Cities across the world are adapting to pressures from rapid urbanization and emerging transport technologies that provide new opportunities for how we access jobs, entertainment, education, and services. These new technologies allow us to ask questions about the world we live in and the world we want to inhabit: Will we pave the world in repeating lanes of highways and parking lots or will all of these new technologies conjure new urban forms that encourage more sustainable modes of travel?
In partnership with the Earth Institute’s Center for Sustainable Urban Development, the M.S. in Sustainability Management program has developed an exciting new inter-disciplinary course entitled Access, Innovation, and the Urban Transportation Transition. Generous support to develop this new course has also come from the Volvo Research and Education Foundations and the American Assembly. Offered this summer in a block week format, meeting from 9 a.m. to 5:30 p.m. on Monday, Aug. 14 through Friday, Aug. 18, the course will provide students with insights into cutting edge thinking on urban transportation, access and mobility.
This class draws on a series of lectures, a case study approach and experiential learning in New York City, which provides a living laboratory for the issues and themes discussed in class around the transportation transition. This course provides an overview of new thinking, innovation and advocacy in public transportation with a focus on passenger transport.
This class is ideal for graduate students and young professionals interested in urban sustainability, the transport sector and urban planning and design. It is also geared towards management professionals who wish to work in the transportation/urban policy arena and want an overview of cutting edge and key issues in the sector as it relates to land-use and broader environmental and planning concerns.
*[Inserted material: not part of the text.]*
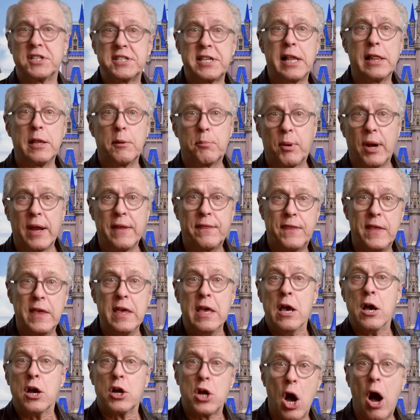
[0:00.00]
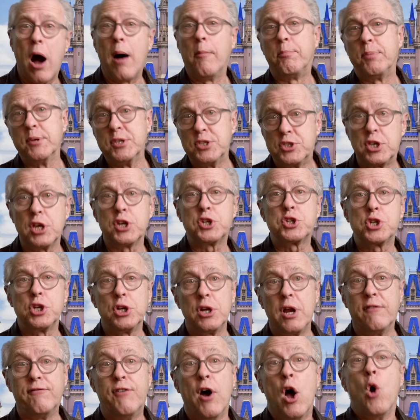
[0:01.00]
celebrate the composition
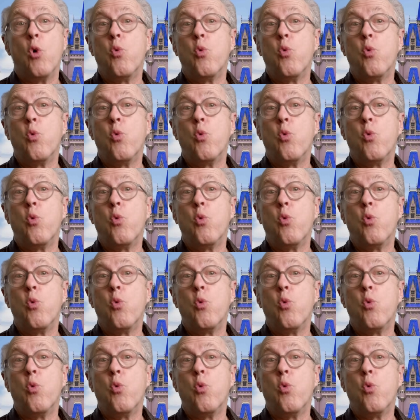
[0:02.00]
of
Students will attend experiential learning exercises which will involve testing different transport modes and trips in New York City.
City Museum of New York
Students will explore a mode (walking, cycling etc) to meet at the City Museum of New York where they will watch the video of New York’s development over time and the link to transportation along with related exhibits. Students will be expected to get critical background knowledge of New York City as a case study and also be able to understand key causal connections between transportation networks and land-use and population changes as well as economic development.
Bx41 Select Bus Service
The Bx41 Select Bus Service opened in 2013. The plan includes bus lanes for much of the length, as well as transit signal priority, bulb outs for buses, and pedestrian refuges. The corridor provides a nice example of the type of machine assemblage needed for increasing bus ridership. On the other hand, the interventions have seen some resistance in the community. There is the expected resistance to a loss of parking but also a less expected negative response to the interventions as a sign of gentrification and a lack of community control over the corridor. The site visit will explore the corridor, and students will be expected to assess how well the new assemblage serves the riders and the wider community.
The 7 train extension to Hudson Yards was paid through a version of tax-increment financing. It is easiest to understand the financing structure on-site, walking through the buildings and parks under construction with a map of the planned tax districts. Additionally, the site incorporates the High Line park and the Javits convention center, other examples of complex infrastructure finance. Students will be expected to be able to connect the financing models discussed in class to this real world example as well as discuss alternative financing options for other forms of needed transportation infrastructure for poorer neighborhoods and the related problems of market displacement.
This class serves as an elective in the MS Sustainability Management. This course satisfies the Area 1: Integrative Sustainability Management elective course and Area 4: Public Policy course requirement for the M.S. in Sustainability Management.